WORK TASK: Could you retype exactly the line containing "Transcript: get money." and every line after it in the data below, leaving out the pictures?

╭──

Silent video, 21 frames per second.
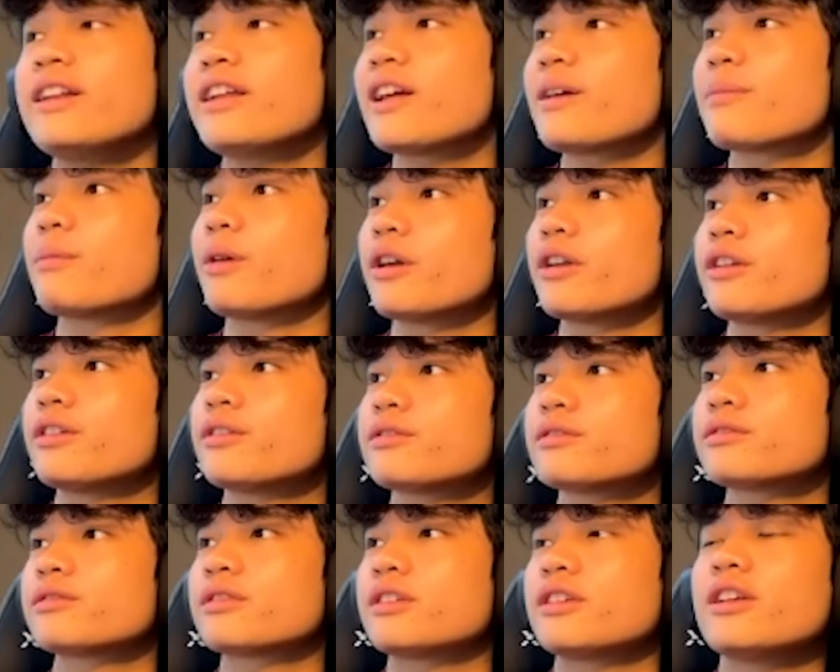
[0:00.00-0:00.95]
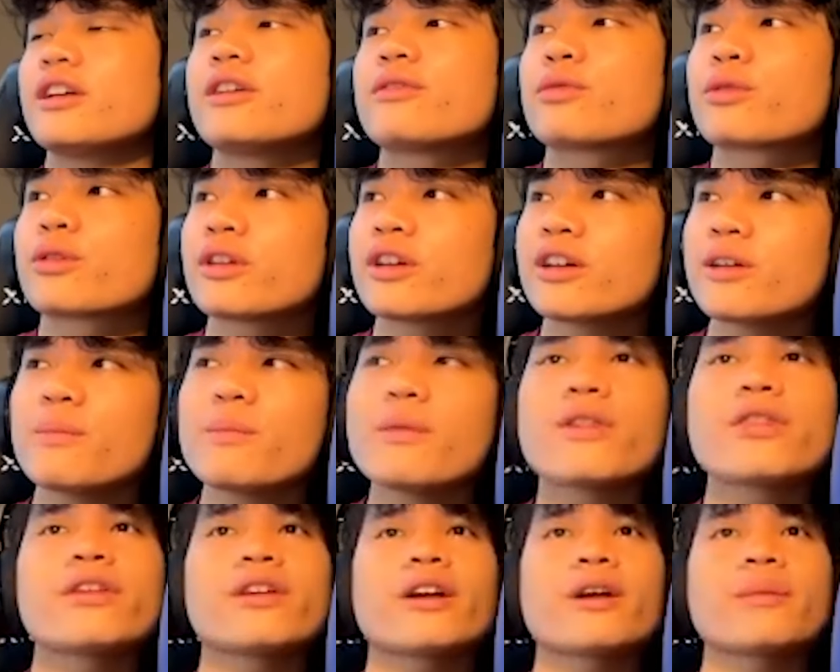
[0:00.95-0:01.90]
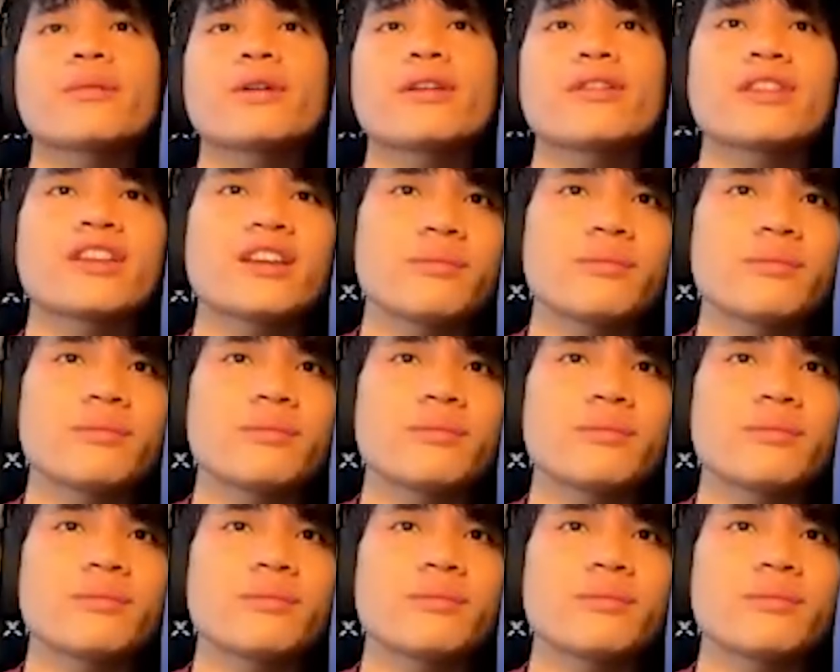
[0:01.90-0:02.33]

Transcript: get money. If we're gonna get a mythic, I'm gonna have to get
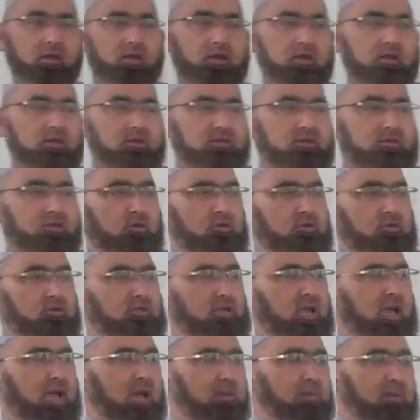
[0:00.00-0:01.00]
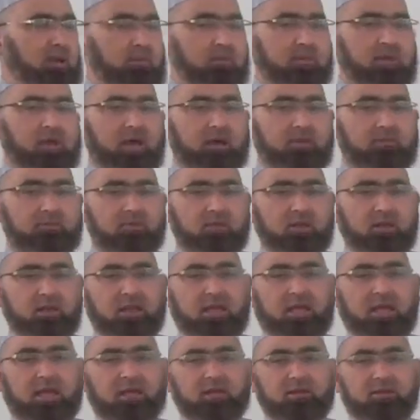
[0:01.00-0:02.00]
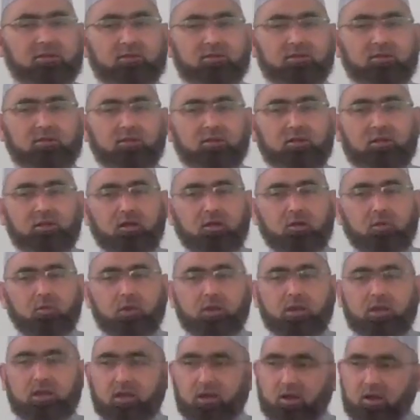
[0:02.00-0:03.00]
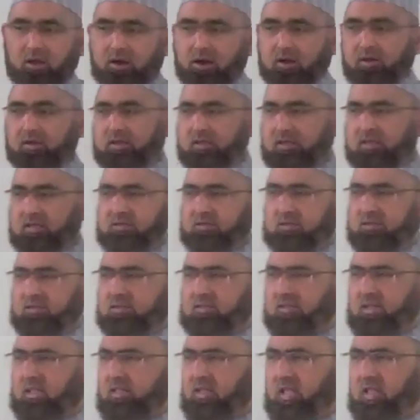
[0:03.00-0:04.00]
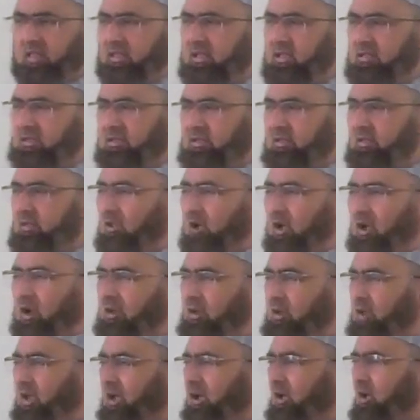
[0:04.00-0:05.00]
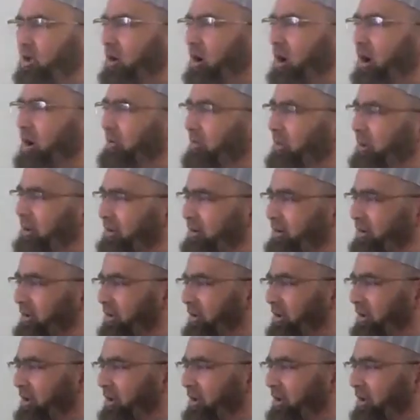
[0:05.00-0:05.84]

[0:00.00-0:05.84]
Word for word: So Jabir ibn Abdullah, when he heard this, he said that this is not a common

╰──

ANSWER TO THE PROBLEM:
Transcript: get money. If we're gonna get a mythic, I'm gonna have to get
[0:00.00-0:01.00]
[0:01.00-0:02.00]
[0:02.00-0:03.00]
[0:03.00-0:04.00]
[0:04.00-0:05.00]
[0:05.00-0:05.84]

[0:00.00-0:05.84]
Word for word: So Jabir ibn Abdullah, when he heard this, he said that this is not a common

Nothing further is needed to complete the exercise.